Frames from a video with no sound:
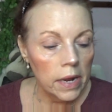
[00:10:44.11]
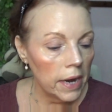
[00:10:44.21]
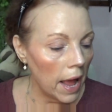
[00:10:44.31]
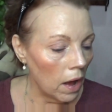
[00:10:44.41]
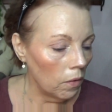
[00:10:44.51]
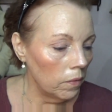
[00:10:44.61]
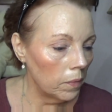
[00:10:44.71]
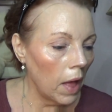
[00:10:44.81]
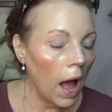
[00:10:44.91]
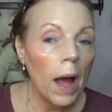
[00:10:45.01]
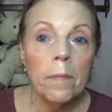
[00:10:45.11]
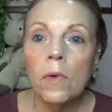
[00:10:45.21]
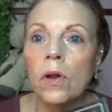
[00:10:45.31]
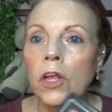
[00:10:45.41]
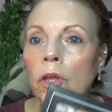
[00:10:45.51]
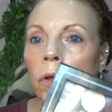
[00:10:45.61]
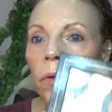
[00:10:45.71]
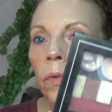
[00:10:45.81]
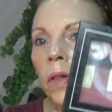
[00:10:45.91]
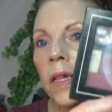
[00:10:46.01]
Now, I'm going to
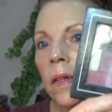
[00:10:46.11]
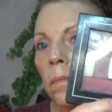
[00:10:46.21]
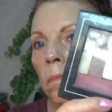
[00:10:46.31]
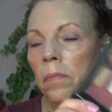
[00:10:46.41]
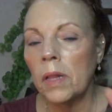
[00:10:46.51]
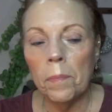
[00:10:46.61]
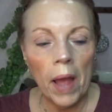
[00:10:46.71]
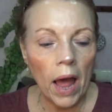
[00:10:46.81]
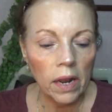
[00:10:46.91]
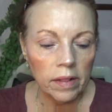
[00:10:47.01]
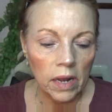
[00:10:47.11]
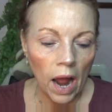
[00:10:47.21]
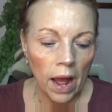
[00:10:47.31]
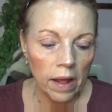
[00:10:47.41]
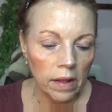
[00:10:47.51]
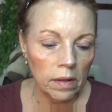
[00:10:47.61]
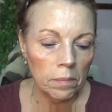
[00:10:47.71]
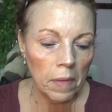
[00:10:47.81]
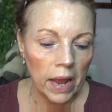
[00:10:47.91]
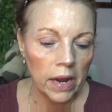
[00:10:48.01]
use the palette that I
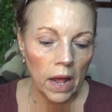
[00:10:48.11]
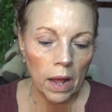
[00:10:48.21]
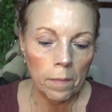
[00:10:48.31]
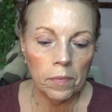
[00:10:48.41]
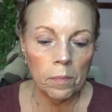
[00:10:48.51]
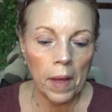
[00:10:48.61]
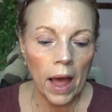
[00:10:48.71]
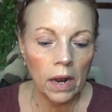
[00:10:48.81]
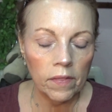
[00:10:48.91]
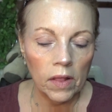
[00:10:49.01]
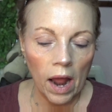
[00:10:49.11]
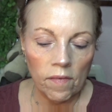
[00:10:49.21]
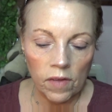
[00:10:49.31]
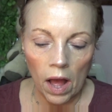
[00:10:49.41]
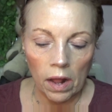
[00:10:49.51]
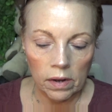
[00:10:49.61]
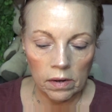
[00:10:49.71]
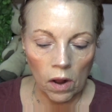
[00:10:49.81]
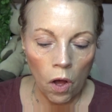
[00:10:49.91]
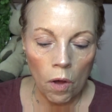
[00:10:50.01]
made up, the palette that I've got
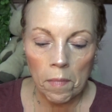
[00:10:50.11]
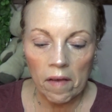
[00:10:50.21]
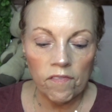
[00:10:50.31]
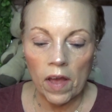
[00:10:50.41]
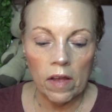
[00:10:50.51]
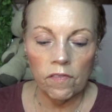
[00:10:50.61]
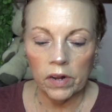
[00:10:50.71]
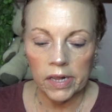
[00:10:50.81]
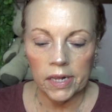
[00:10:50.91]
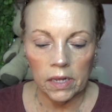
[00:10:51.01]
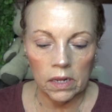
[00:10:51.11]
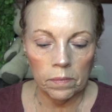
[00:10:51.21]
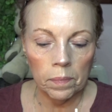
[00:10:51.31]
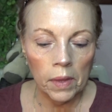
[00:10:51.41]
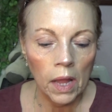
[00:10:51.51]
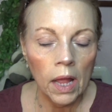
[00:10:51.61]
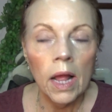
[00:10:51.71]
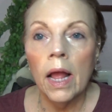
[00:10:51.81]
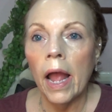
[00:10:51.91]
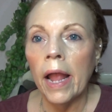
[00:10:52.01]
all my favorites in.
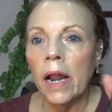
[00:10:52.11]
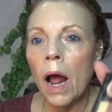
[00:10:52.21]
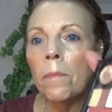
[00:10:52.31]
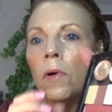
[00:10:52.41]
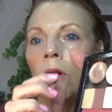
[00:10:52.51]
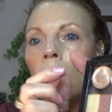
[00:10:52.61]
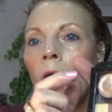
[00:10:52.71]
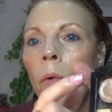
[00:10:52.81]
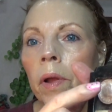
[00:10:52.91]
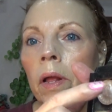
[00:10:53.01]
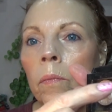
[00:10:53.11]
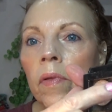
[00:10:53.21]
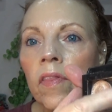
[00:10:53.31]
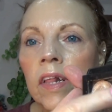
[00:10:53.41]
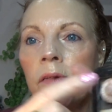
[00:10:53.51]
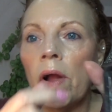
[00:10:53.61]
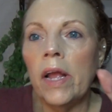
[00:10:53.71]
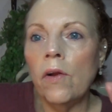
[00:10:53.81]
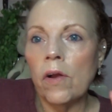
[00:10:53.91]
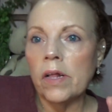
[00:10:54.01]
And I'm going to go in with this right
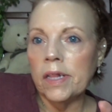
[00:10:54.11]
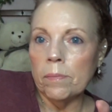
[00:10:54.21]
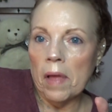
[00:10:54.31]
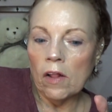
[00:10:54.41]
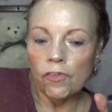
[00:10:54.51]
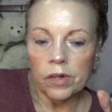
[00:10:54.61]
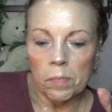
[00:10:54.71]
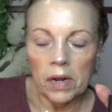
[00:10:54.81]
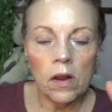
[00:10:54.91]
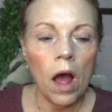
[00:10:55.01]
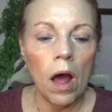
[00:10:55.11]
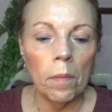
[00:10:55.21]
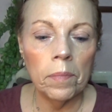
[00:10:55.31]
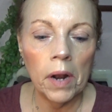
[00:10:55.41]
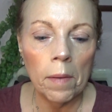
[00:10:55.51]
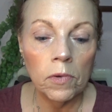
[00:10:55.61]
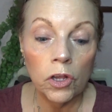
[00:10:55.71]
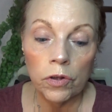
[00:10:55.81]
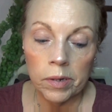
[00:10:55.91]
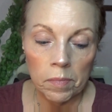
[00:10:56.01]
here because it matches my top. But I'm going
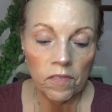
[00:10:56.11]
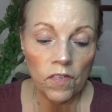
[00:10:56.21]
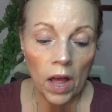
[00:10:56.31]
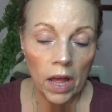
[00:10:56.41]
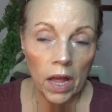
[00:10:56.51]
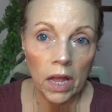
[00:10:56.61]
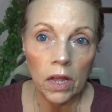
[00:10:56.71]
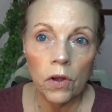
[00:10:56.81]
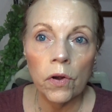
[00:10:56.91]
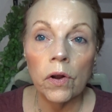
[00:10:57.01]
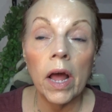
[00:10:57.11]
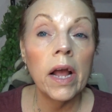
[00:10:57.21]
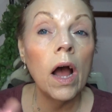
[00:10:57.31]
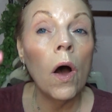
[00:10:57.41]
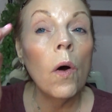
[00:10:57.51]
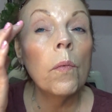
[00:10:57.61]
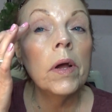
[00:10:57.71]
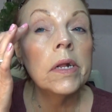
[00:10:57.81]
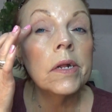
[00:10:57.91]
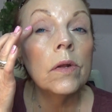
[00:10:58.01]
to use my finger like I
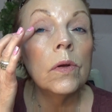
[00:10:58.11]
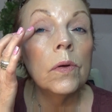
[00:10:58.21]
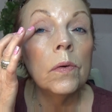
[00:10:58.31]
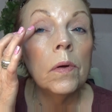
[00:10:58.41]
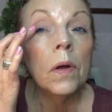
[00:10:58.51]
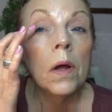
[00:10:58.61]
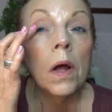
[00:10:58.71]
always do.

..............................

Exercise brief:
Repeat only the stretch of data above that runs from the line with "[00:10:47.41]" to the line with "[00:10:50.31]". Keep both end lines; exclude pictures.

Output of the task:
[00:10:47.41]
[00:10:47.51]
[00:10:47.61]
[00:10:47.71]
[00:10:47.81]
[00:10:47.91]
[00:10:48.01]
use the palette that I
[00:10:48.11]
[00:10:48.21]
[00:10:48.31]
[00:10:48.41]
[00:10:48.51]
[00:10:48.61]
[00:10:48.71]
[00:10:48.81]
[00:10:48.91]
[00:10:49.01]
[00:10:49.11]
[00:10:49.21]
[00:10:49.31]
[00:10:49.41]
[00:10:49.51]
[00:10:49.61]
[00:10:49.71]
[00:10:49.81]
[00:10:49.91]
[00:10:50.01]
made up, the palette that I've got
[00:10:50.11]
[00:10:50.21]
[00:10:50.31]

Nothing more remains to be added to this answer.